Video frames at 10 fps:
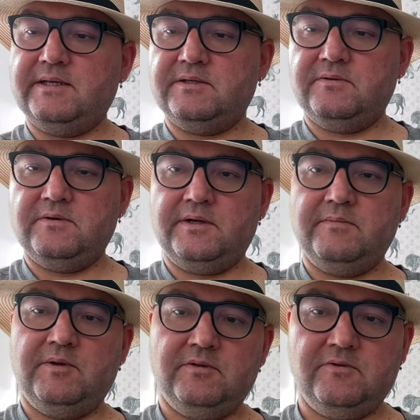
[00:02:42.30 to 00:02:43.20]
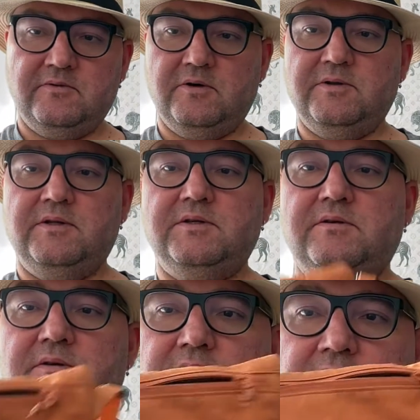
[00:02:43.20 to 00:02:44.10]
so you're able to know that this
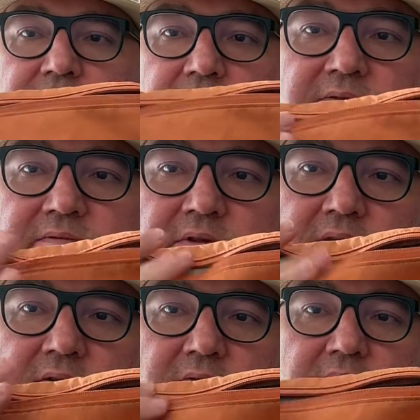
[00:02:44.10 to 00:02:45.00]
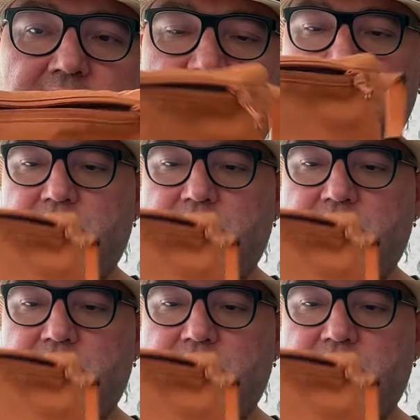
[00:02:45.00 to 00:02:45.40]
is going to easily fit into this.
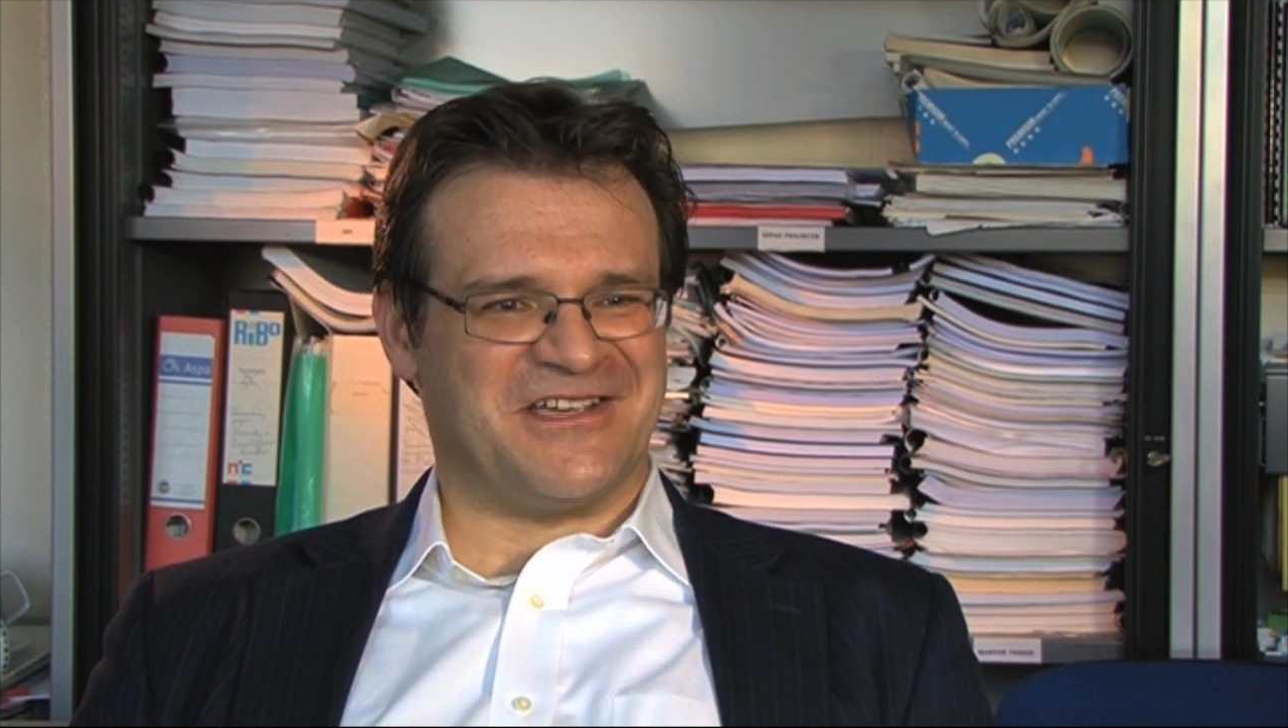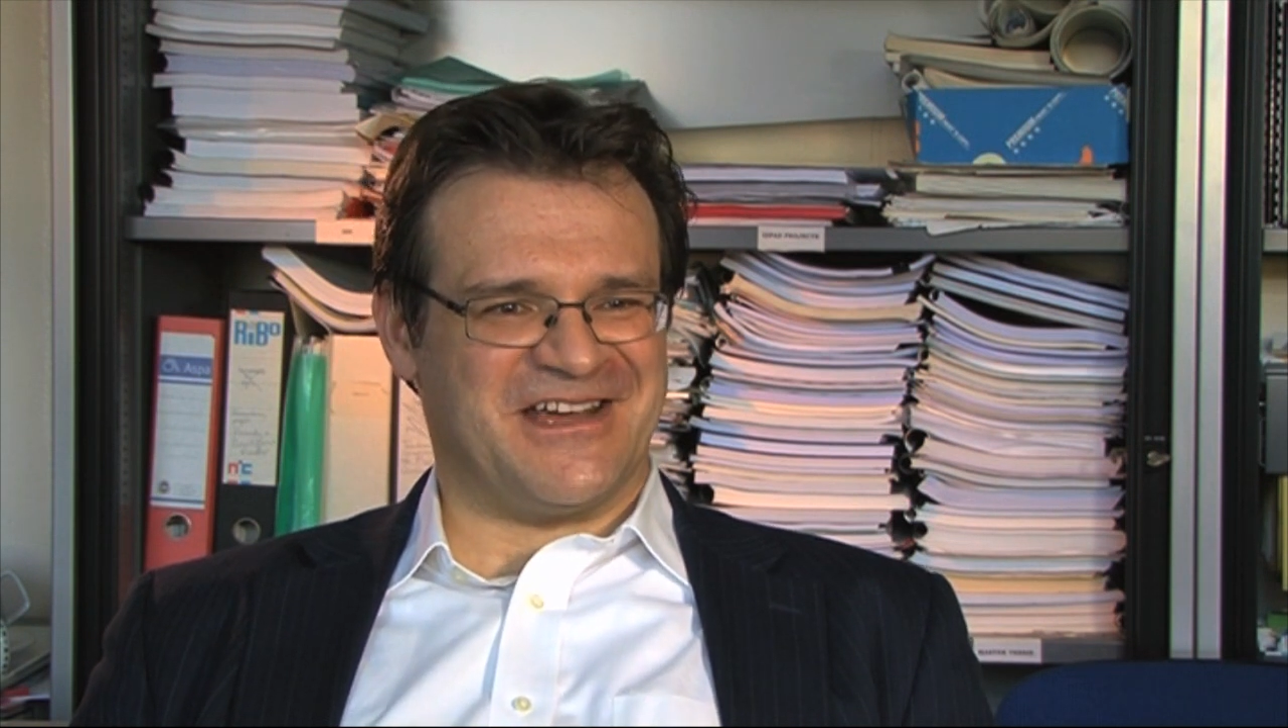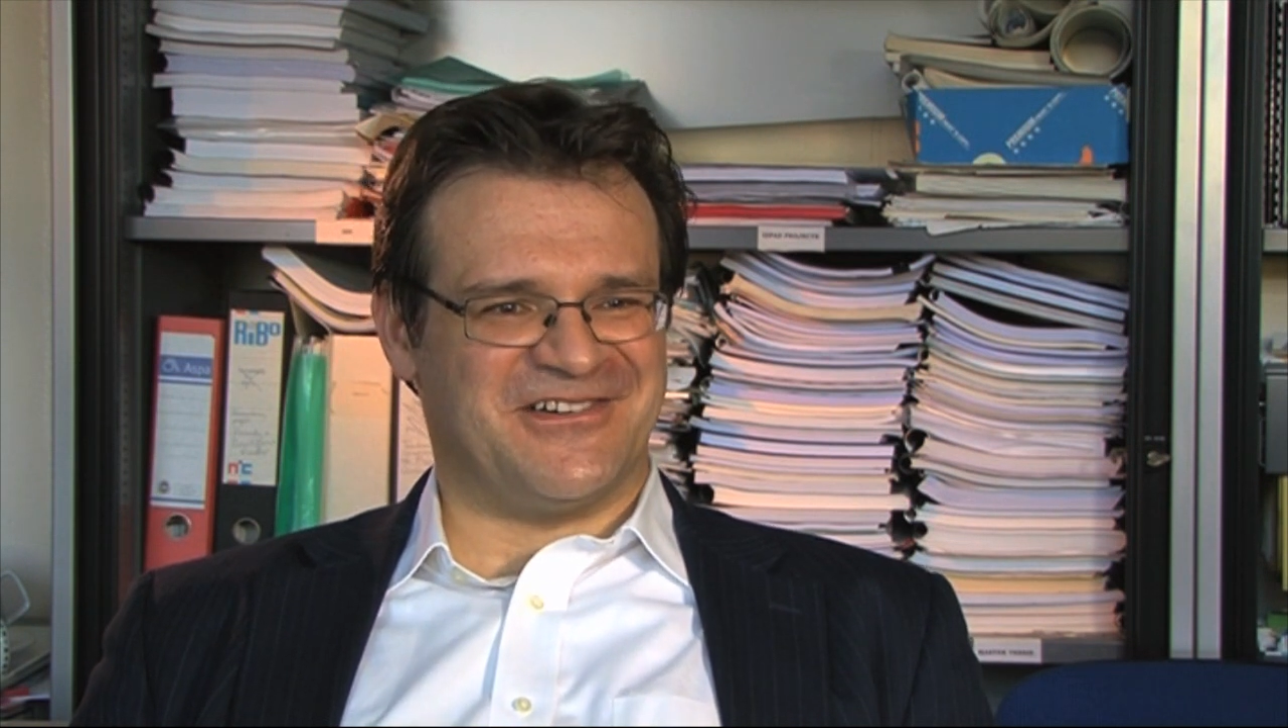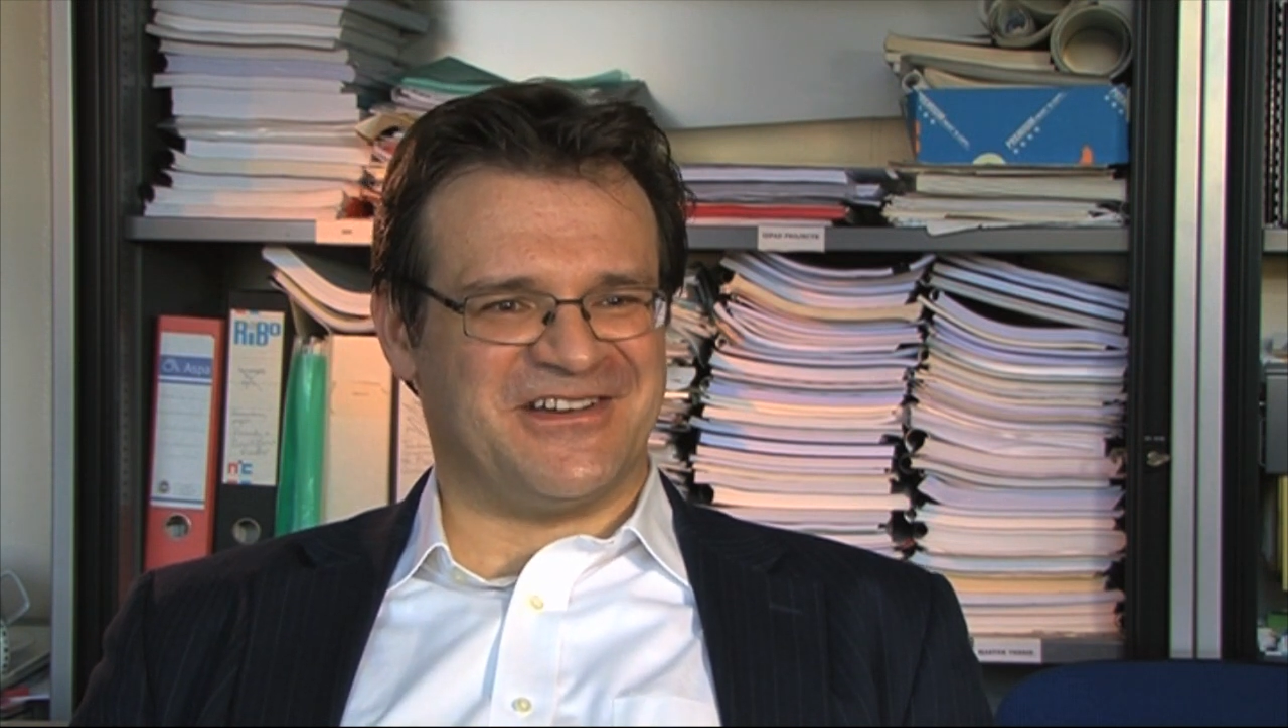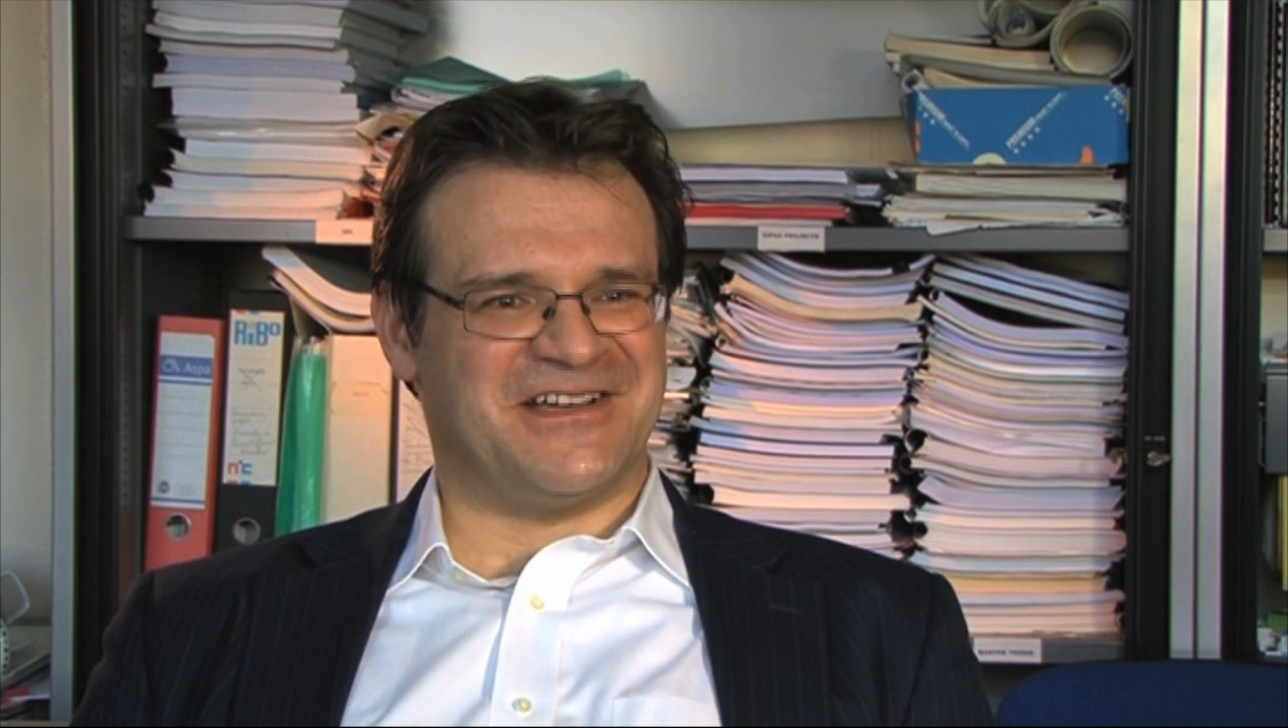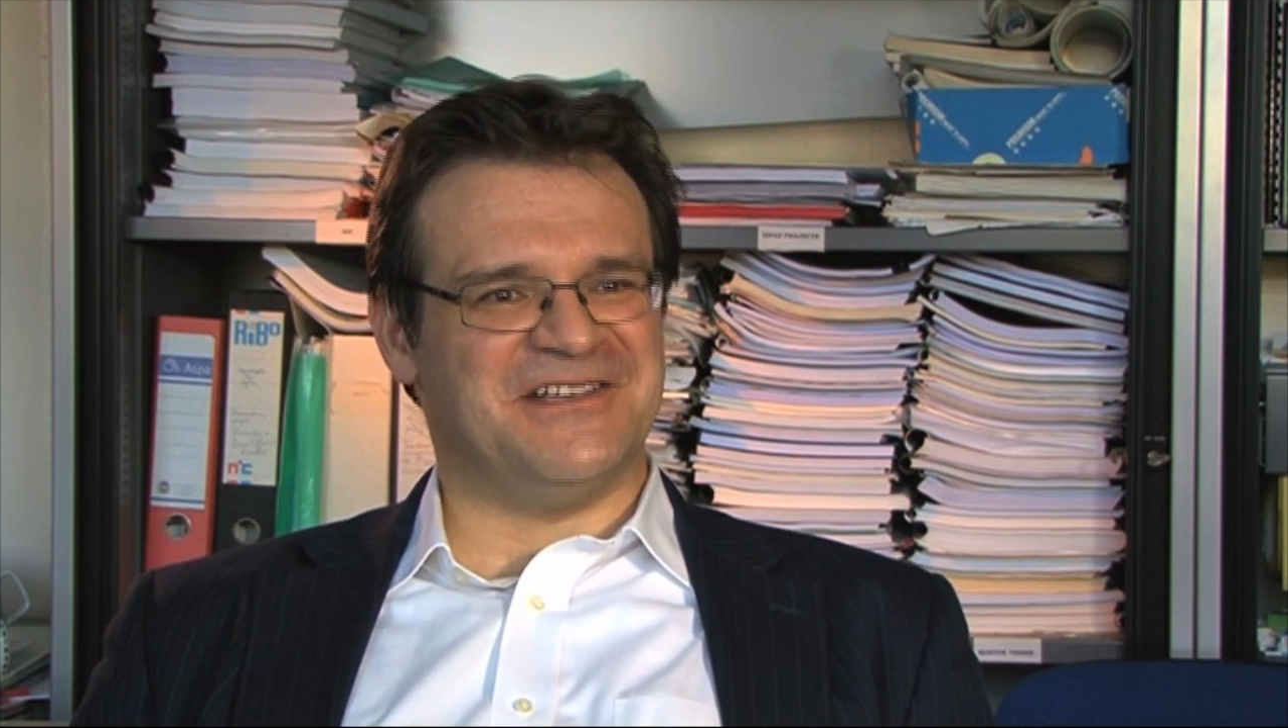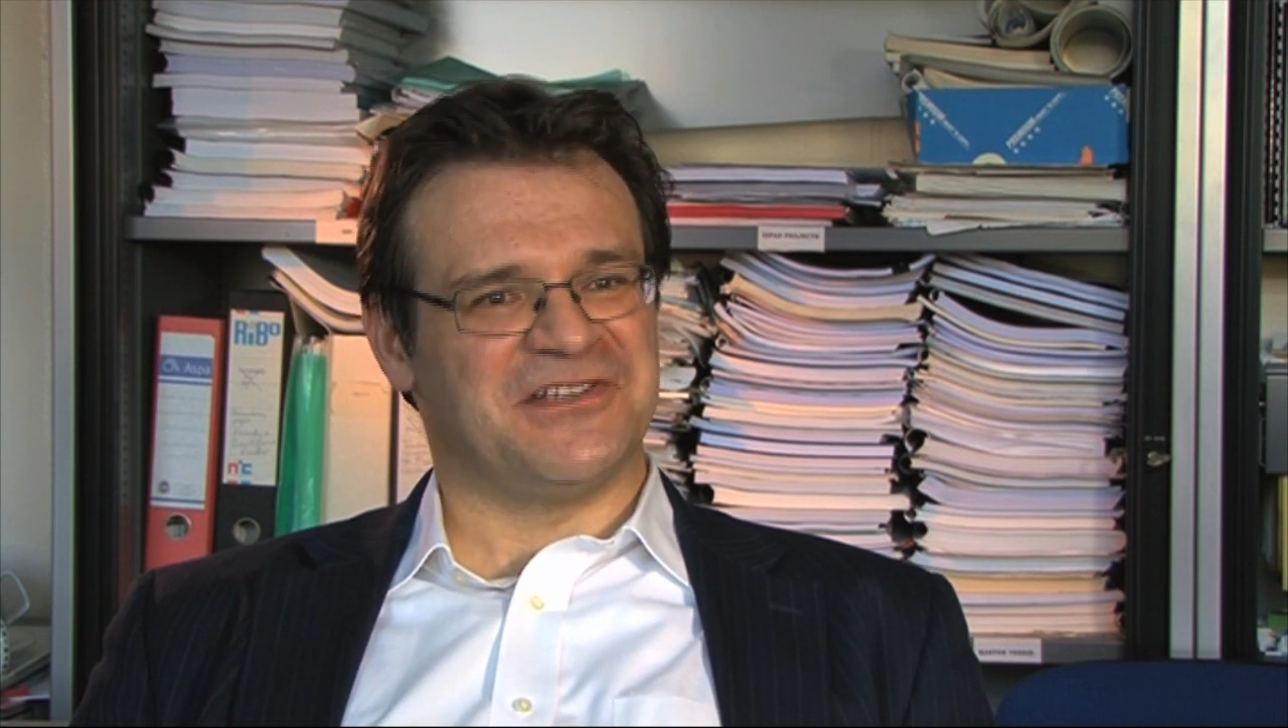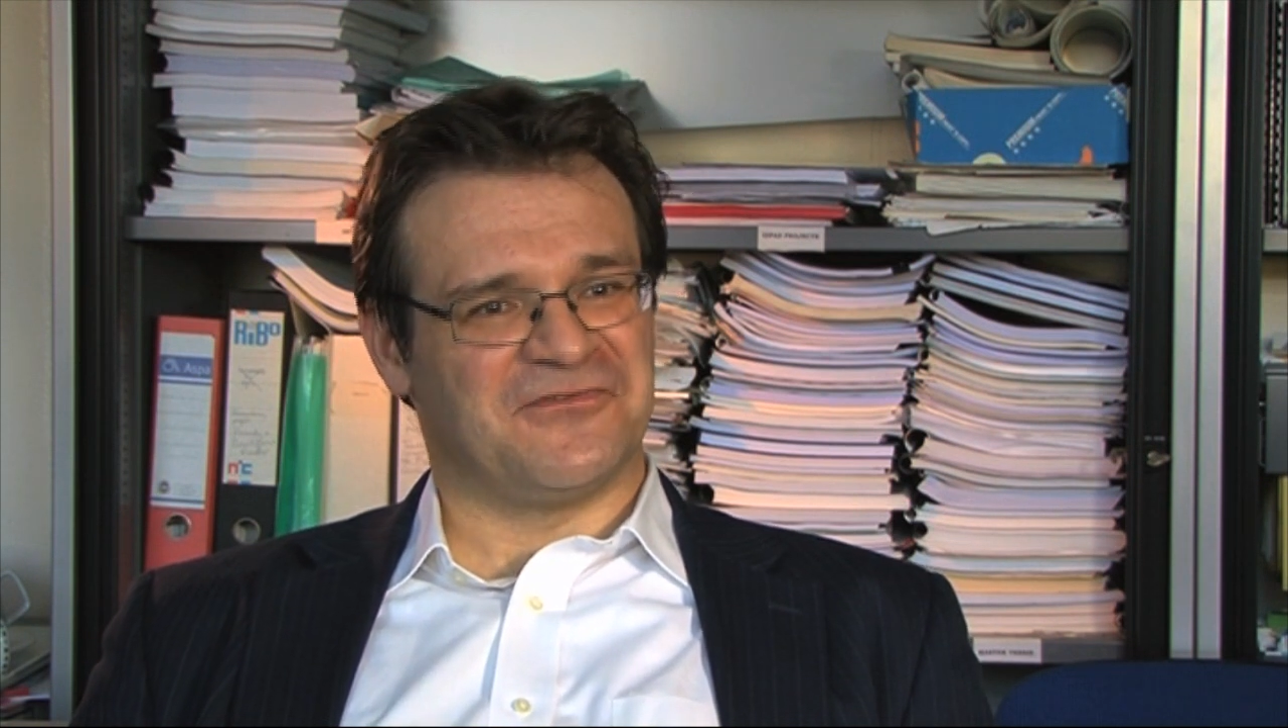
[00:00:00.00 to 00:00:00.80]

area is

* [Exercise] Exactly the lines from the one containing "[00:02:42.30 to 00:02:43.20]" to the end of the records above, both end lines included, are to be printed, and no pictures with them.

* [Problem solution]
[00:02:42.30 to 00:02:43.20]
[00:02:43.20 to 00:02:44.10]
so you're able to know that this
[00:02:44.10 to 00:02:45.00]
[00:02:45.00 to 00:02:45.40]
is going to easily fit into this.
[00:00:00.00 to 00:00:00.80]

area is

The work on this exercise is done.